- Task prompt -
Write the records out again exactly, leaving no images in.

+++ Data section

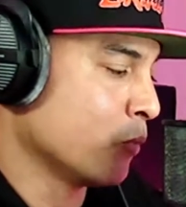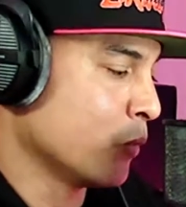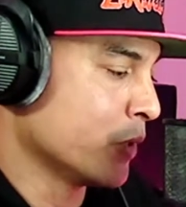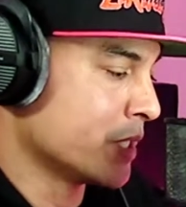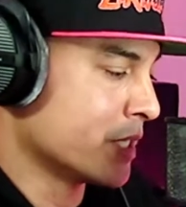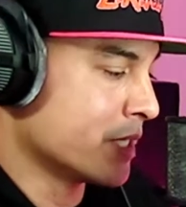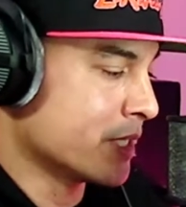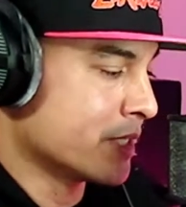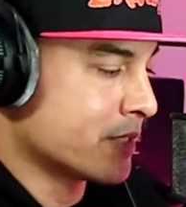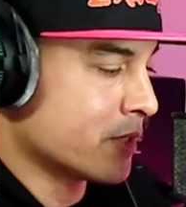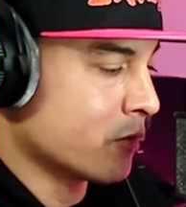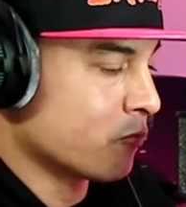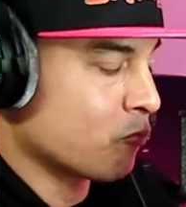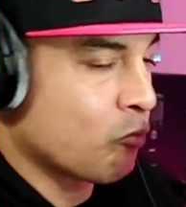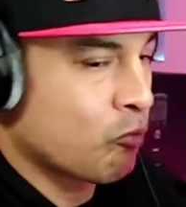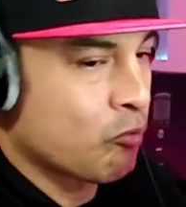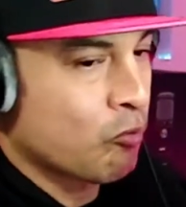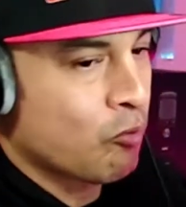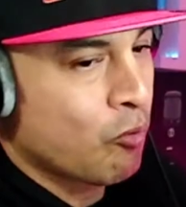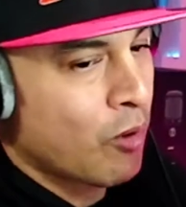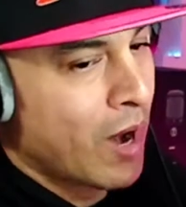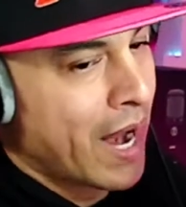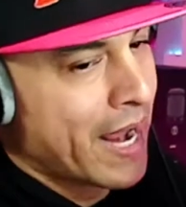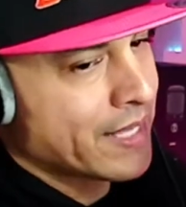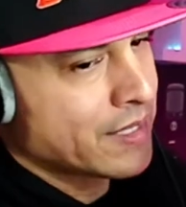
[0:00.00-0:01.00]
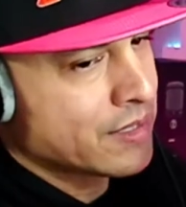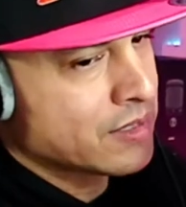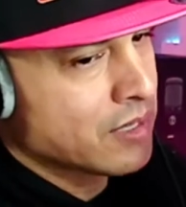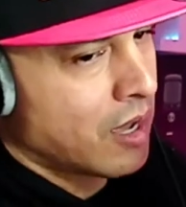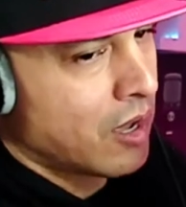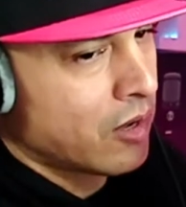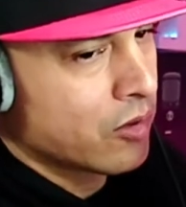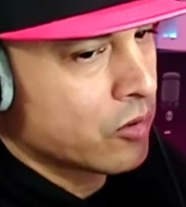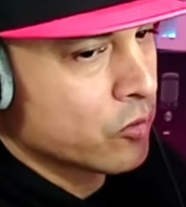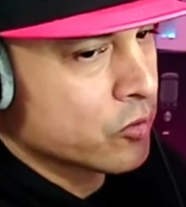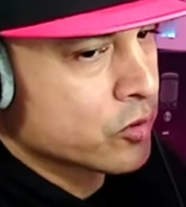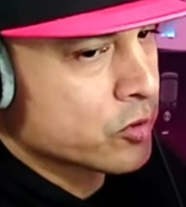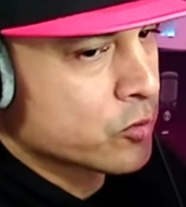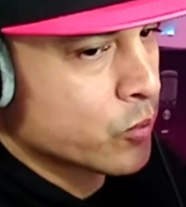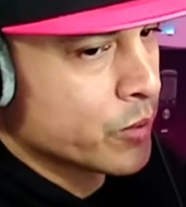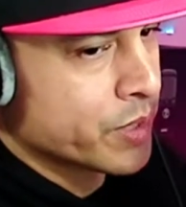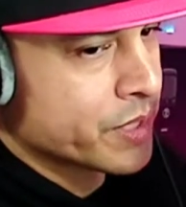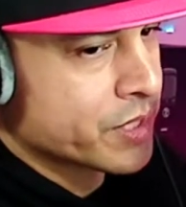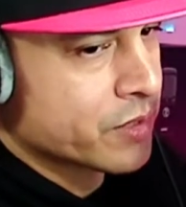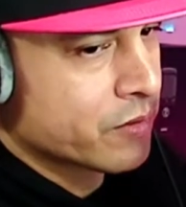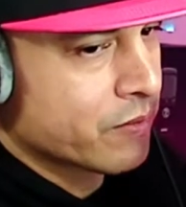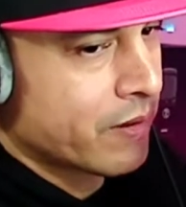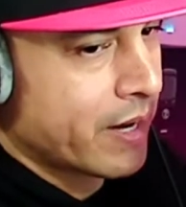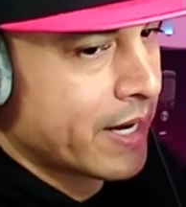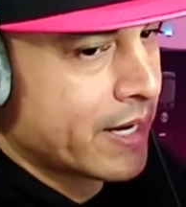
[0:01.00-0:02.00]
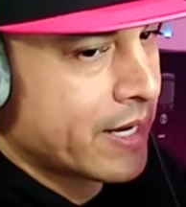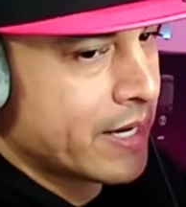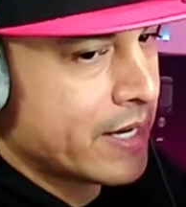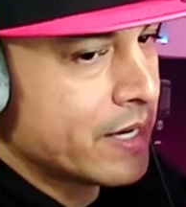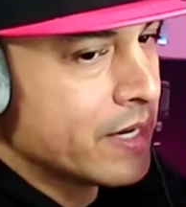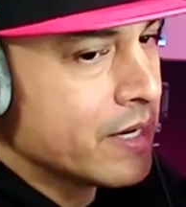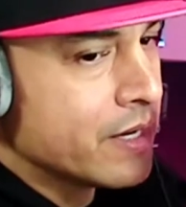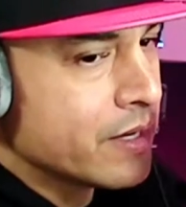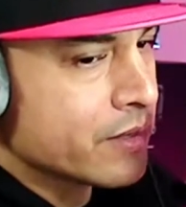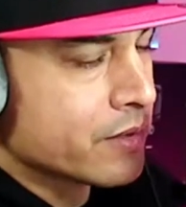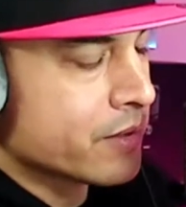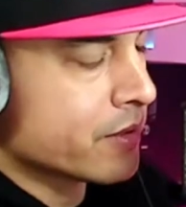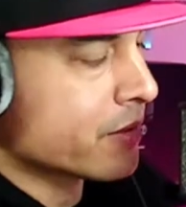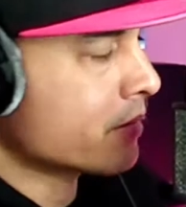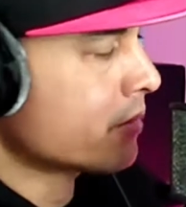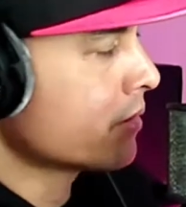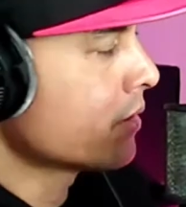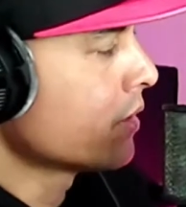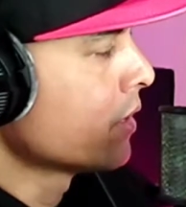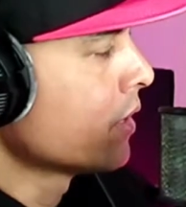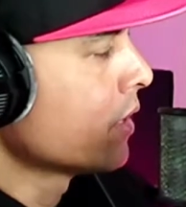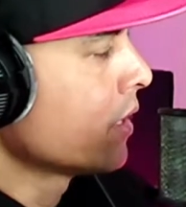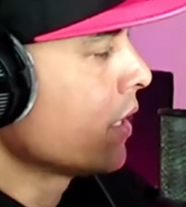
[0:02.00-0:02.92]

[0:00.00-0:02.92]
which is the right toggle switch right here.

++++++

- Answer section -
[0:00.00-0:01.00]
[0:01.00-0:02.00]
[0:02.00-0:02.92]

[0:00.00-0:02.92]
which is the right toggle switch right here.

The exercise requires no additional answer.